Here though, on a surface that wasn't offering much by way of lateral movement, Avishka's weaknesses were never likely to be tested. And so, he proceeded to wreak havoc on the Giants from the top of the order. His only real false shots came for his first boundary - a sliced drive on the up that ended up flying over the slip cordon - and his dismissal in the final over - top-edging a wide full toss to cover. In between he unleashed 10 fours and four sixes - two of which came off a Karunaratne over, the 18th of the innings, which he single-handedly plundered for 22.
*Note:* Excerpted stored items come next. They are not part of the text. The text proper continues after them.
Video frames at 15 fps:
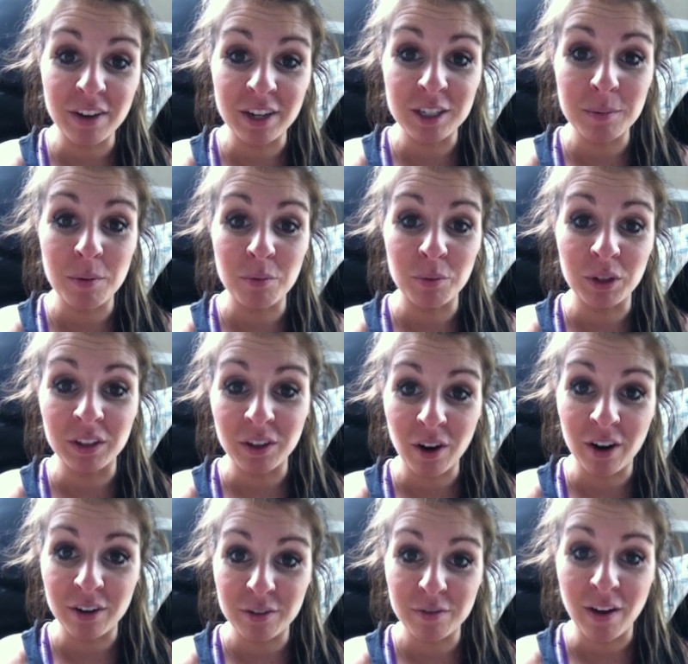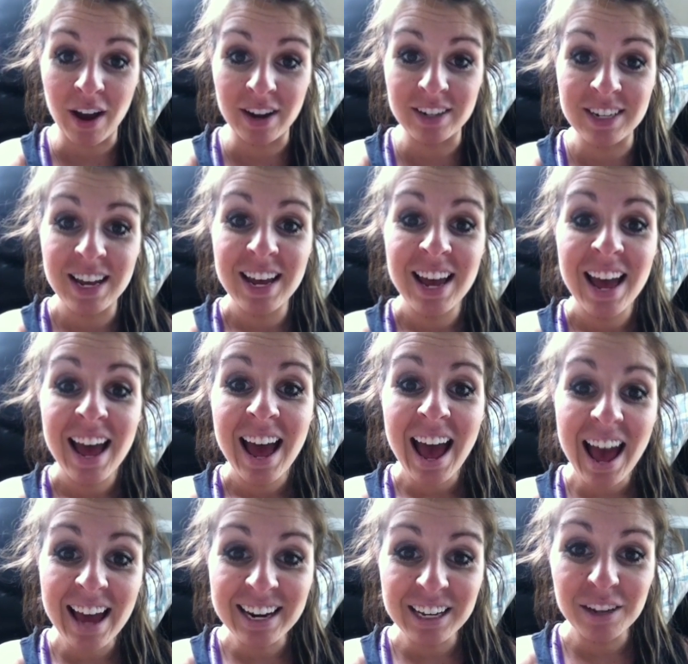and it's been really hard to find
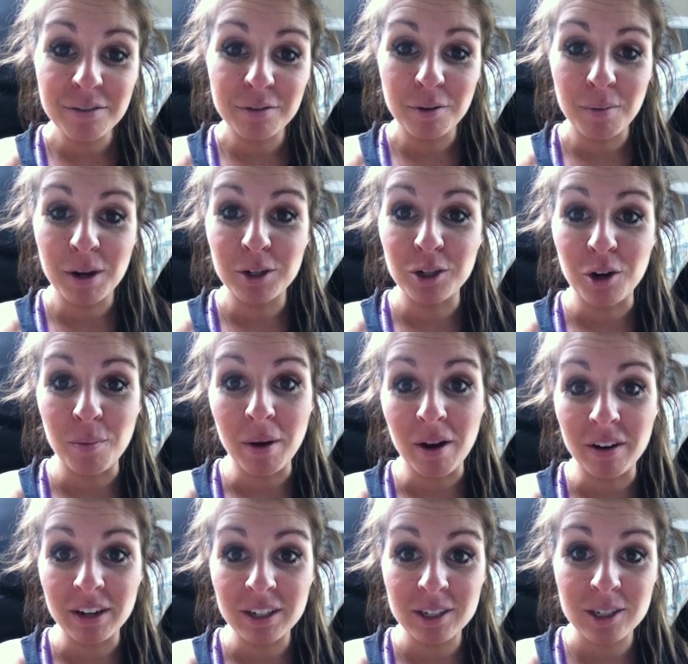any information about it.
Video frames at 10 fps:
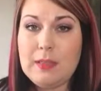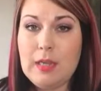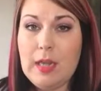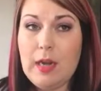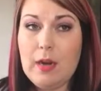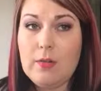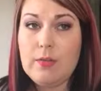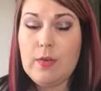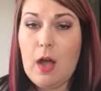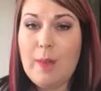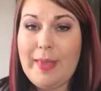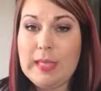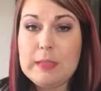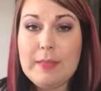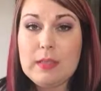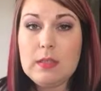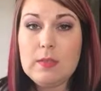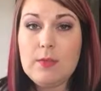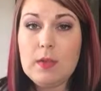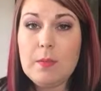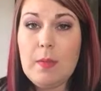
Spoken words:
take care of all my expenses for the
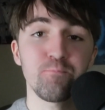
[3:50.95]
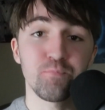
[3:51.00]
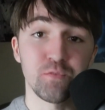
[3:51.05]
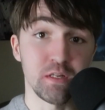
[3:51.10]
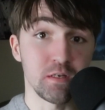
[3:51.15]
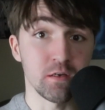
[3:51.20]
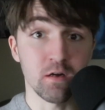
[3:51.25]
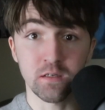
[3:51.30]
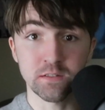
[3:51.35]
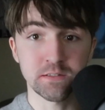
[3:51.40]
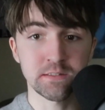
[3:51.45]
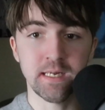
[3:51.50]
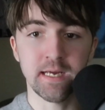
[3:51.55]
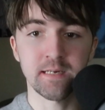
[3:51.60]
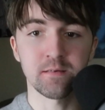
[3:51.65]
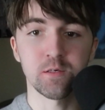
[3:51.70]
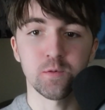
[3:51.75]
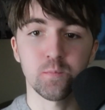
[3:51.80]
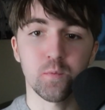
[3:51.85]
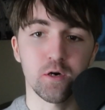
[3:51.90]
the
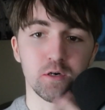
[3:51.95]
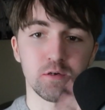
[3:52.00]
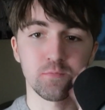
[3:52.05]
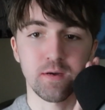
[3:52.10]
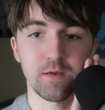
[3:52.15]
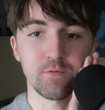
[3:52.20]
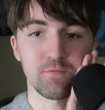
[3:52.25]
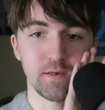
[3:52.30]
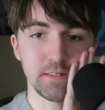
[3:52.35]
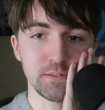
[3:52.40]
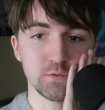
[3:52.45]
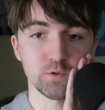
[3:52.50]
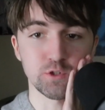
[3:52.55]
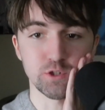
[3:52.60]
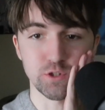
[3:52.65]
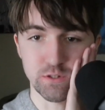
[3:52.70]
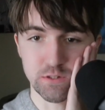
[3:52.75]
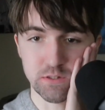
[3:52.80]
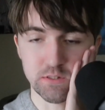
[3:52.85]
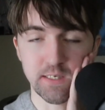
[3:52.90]
non-stagnant part of my face, which
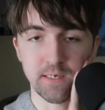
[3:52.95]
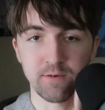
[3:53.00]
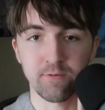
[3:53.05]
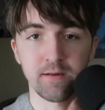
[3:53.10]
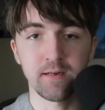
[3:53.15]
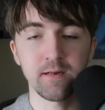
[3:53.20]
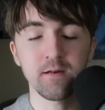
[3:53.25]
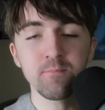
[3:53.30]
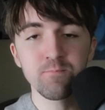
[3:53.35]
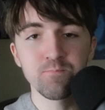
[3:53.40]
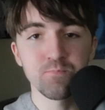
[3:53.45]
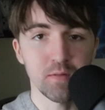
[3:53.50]
is this side right here,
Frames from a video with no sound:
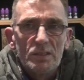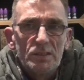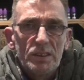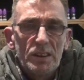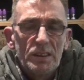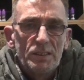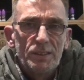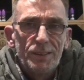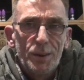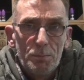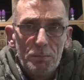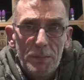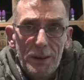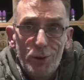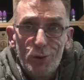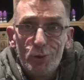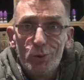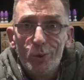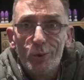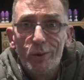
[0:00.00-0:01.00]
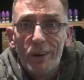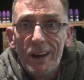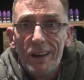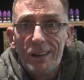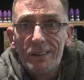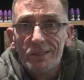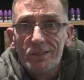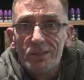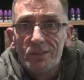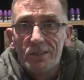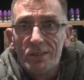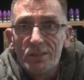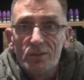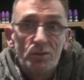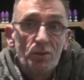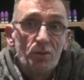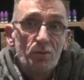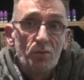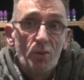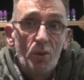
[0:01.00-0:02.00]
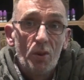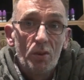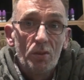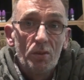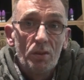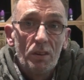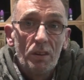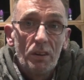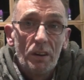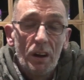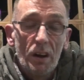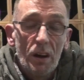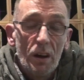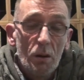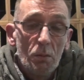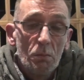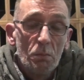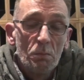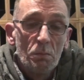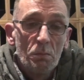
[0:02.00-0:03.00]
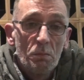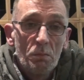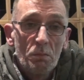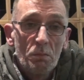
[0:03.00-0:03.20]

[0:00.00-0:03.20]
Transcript: to meet your ends is just wrong. And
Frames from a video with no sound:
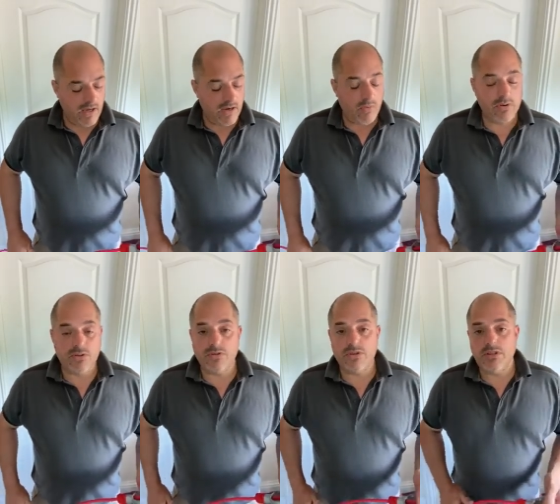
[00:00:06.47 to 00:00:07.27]
and I want
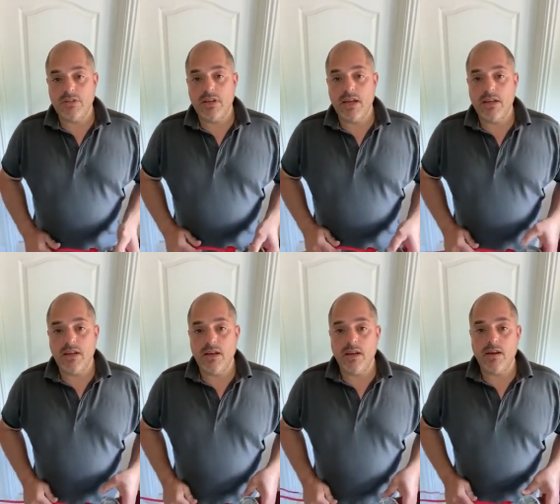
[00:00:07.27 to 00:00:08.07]
to talk to you
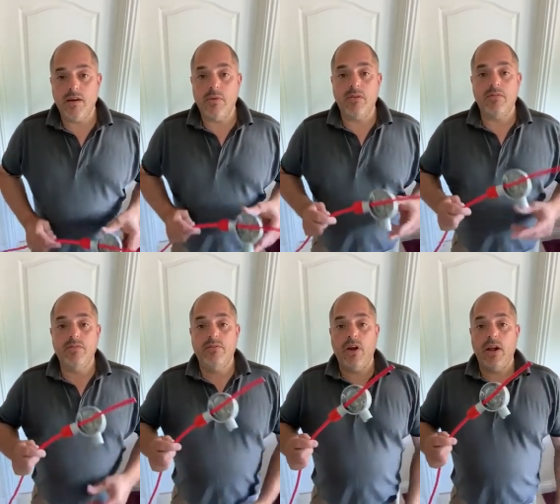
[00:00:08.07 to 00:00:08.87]
today
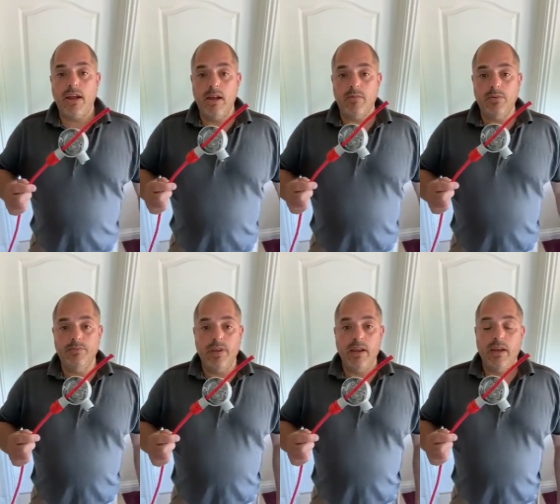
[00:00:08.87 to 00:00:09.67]
about fire cable
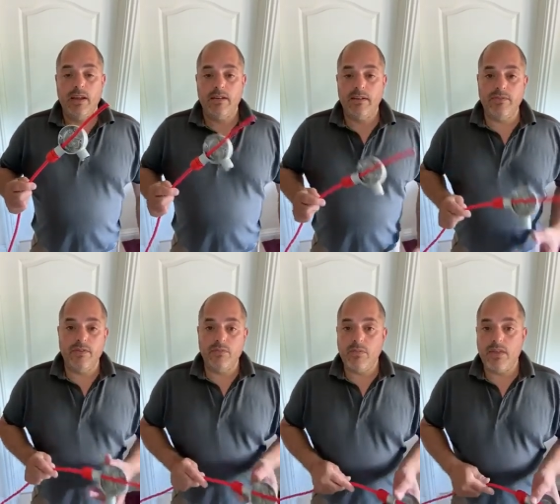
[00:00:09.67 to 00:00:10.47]
and the
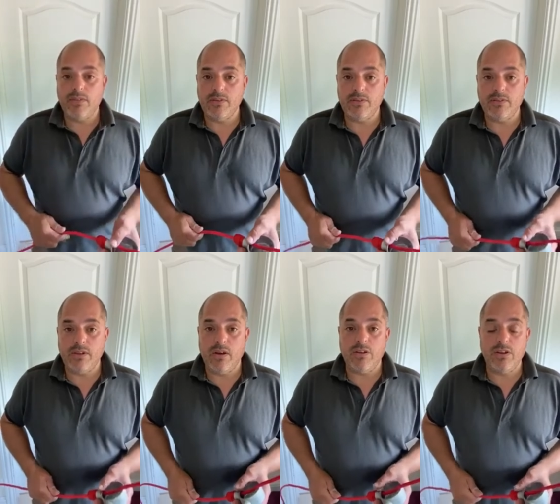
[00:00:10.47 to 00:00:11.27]
different methods
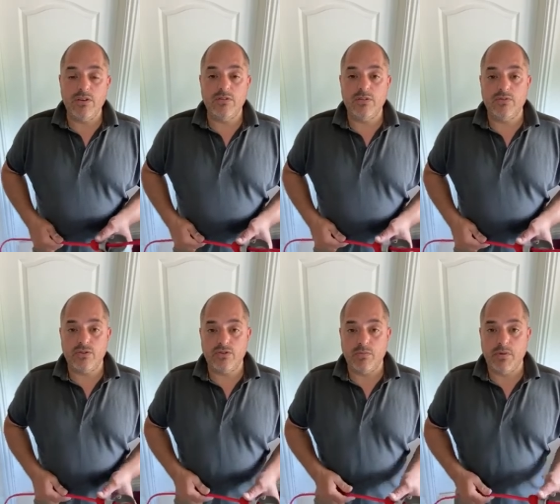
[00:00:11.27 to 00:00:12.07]
that I use for
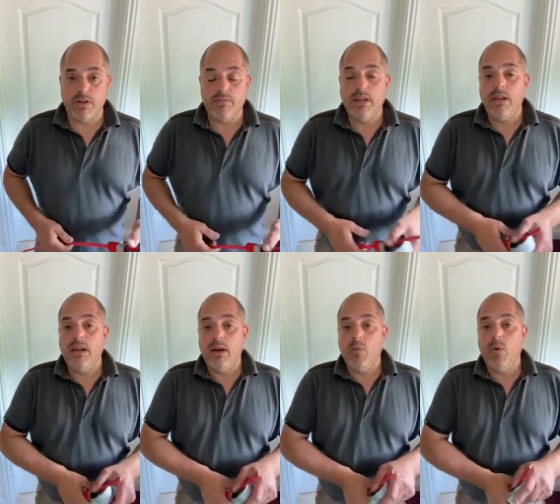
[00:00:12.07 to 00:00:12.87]
stripping it
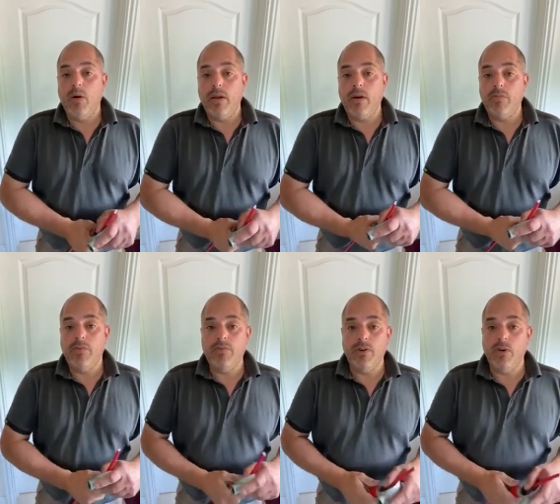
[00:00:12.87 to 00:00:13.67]
and why I
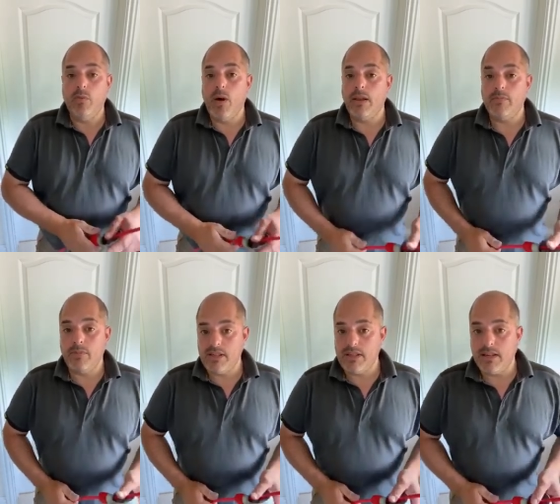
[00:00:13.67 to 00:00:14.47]
prefer one
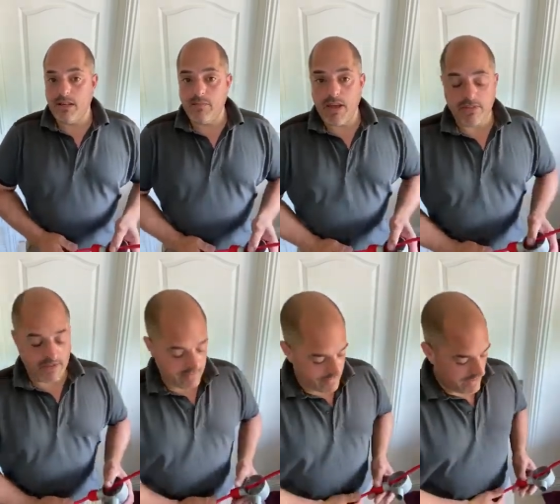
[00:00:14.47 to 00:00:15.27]
particular method.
At the other end was Gurbaz, who at times put even Avishka's belligerence in the shade. His knock though owed debt of gratitude to lady luck; twice he was dropped, both of which were relatively straightforward, if not exactly easy, chances. He took a particular liking to Lahiru Samarakoon, playing his first game of the tournament, taking him for two monster sixes down the ground in an 18-run eighth over. Though the pick of the shots was undoubtedly a skip down the track to hit Imran Tahir for a six that brought up his 50 off the just 28 balls. A hamstring injury briefly halted his innings, and he was out caught shortly after; the Kings will be hoping he'll be back and ready for the final.
Karunaratne meanwhile was the lone shining light for Dambulla. His savaging of the Kings bowlers, particularly Thisara Perera who he took for 21 towards the end of the innings, was never going to be enough considering the dire situation the Giants had found themselves in when he arrived at the crease, but it nevertheless brought about a sense of respectability to the final result, and probably more than a tinge of regret in the top and middle order. It was however a welcome reminder for Sri Lanka's selectors about what this man is capable of.
It's hard to pinpoint a turning point in a game in which two batters are responsible for 80% of the runs scored in a single innings. However, the Giants will no doubt be asking themselves what might have been had they held on to the chances off Gurbaz, or simply been a little bit better in the field. More than once, there were half chances at runouts which were not capitalised on, while the misfield count surpassed the wicket tally.
By contrast the Kings were on it from the get-go. While Tahir was dropping a skier from Gurbaz, there was Wanindu Hasaranga sprinting 40 metres and diving forward at full pelt to hold on to a similar chance offered by Salt.